# [EXERCISE]
All of the data is to be printed exactly, though the images must be left off.
[Start of Attachment]
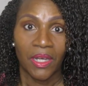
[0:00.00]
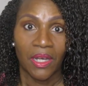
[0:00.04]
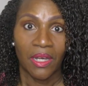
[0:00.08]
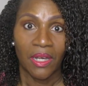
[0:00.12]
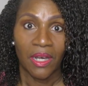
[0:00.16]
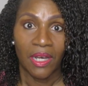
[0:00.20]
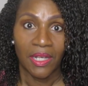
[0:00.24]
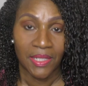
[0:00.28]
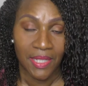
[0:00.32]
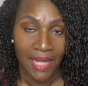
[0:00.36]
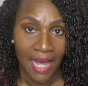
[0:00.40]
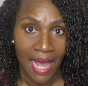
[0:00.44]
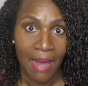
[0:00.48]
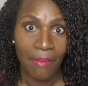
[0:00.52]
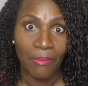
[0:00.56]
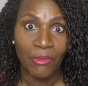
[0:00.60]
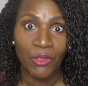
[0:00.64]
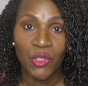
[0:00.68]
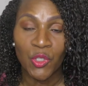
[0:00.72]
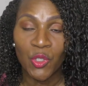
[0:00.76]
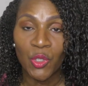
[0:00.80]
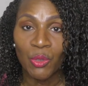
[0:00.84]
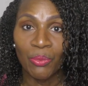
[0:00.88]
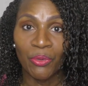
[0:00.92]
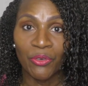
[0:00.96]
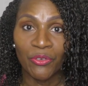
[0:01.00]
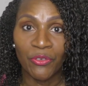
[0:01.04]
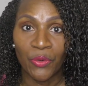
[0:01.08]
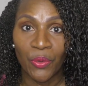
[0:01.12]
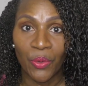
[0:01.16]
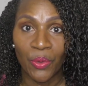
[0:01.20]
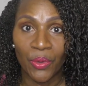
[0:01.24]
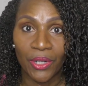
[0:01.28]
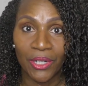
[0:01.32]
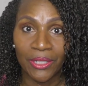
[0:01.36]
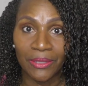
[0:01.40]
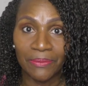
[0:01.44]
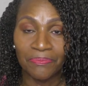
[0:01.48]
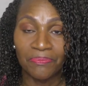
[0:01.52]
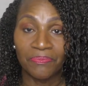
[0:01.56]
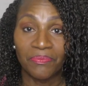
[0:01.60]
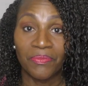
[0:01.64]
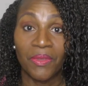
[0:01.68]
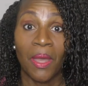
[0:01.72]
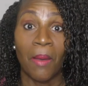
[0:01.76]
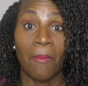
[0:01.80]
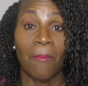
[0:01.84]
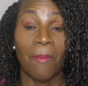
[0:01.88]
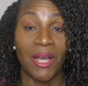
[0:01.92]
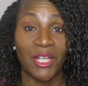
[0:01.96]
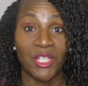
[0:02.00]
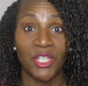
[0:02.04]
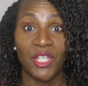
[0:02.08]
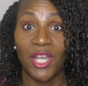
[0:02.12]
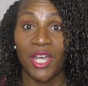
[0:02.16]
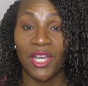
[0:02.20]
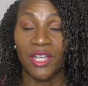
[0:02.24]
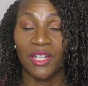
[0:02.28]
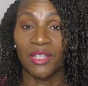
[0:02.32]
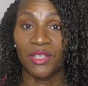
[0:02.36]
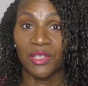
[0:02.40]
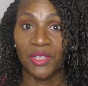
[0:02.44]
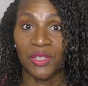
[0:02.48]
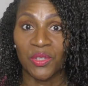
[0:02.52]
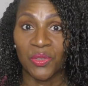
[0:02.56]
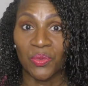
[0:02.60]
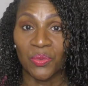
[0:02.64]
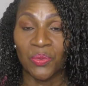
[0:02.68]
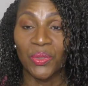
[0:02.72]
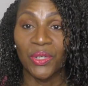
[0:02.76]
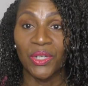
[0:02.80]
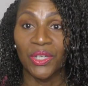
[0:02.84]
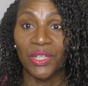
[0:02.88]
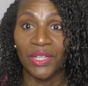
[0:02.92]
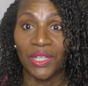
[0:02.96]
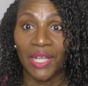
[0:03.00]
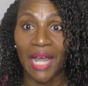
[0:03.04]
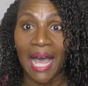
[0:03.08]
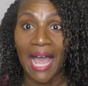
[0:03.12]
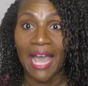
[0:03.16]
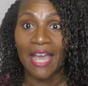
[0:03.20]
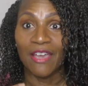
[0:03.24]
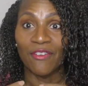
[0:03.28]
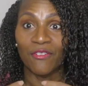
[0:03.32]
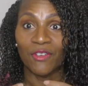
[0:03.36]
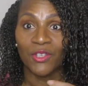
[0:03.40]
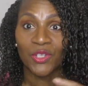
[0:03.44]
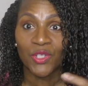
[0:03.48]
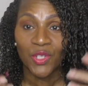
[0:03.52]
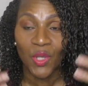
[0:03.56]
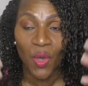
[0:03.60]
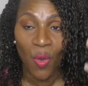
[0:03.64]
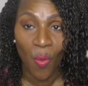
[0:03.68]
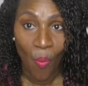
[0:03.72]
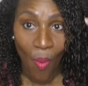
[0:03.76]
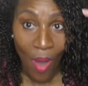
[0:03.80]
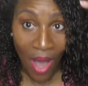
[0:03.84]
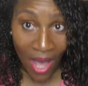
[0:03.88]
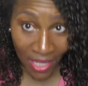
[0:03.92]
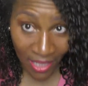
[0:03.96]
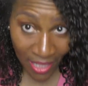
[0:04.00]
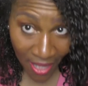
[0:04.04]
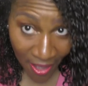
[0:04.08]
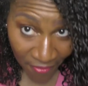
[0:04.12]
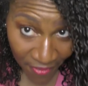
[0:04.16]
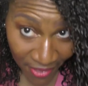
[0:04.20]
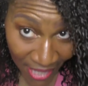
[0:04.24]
a time or two before, my channel is real life. So while I've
[End of Attachment]
# [TASK SOLUTION]
[0:00.00]
[0:00.04]
[0:00.08]
[0:00.12]
[0:00.16]
[0:00.20]
[0:00.24]
[0:00.28]
[0:00.32]
[0:00.36]
[0:00.40]
[0:00.44]
[0:00.48]
[0:00.52]
[0:00.56]
[0:00.60]
[0:00.64]
[0:00.68]
[0:00.72]
[0:00.76]
[0:00.80]
[0:00.84]
[0:00.88]
[0:00.92]
[0:00.96]
[0:01.00]
[0:01.04]
[0:01.08]
[0:01.12]
[0:01.16]
[0:01.20]
[0:01.24]
[0:01.28]
[0:01.32]
[0:01.36]
[0:01.40]
[0:01.44]
[0:01.48]
[0:01.52]
[0:01.56]
[0:01.60]
[0:01.64]
[0:01.68]
[0:01.72]
[0:01.76]
[0:01.80]
[0:01.84]
[0:01.88]
[0:01.92]
[0:01.96]
[0:02.00]
[0:02.04]
[0:02.08]
[0:02.12]
[0:02.16]
[0:02.20]
[0:02.24]
[0:02.28]
[0:02.32]
[0:02.36]
[0:02.40]
[0:02.44]
[0:02.48]
[0:02.52]
[0:02.56]
[0:02.60]
[0:02.64]
[0:02.68]
[0:02.72]
[0:02.76]
[0:02.80]
[0:02.84]
[0:02.88]
[0:02.92]
[0:02.96]
[0:03.00]
[0:03.04]
[0:03.08]
[0:03.12]
[0:03.16]
[0:03.20]
[0:03.24]
[0:03.28]
[0:03.32]
[0:03.36]
[0:03.40]
[0:03.44]
[0:03.48]
[0:03.52]
[0:03.56]
[0:03.60]
[0:03.64]
[0:03.68]
[0:03.72]
[0:03.76]
[0:03.80]
[0:03.84]
[0:03.88]
[0:03.92]
[0:03.96]
[0:04.00]
[0:04.04]
[0:04.08]
[0:04.12]
[0:04.16]
[0:04.20]
[0:04.24]
a time or two before, my channel is real life. So while I've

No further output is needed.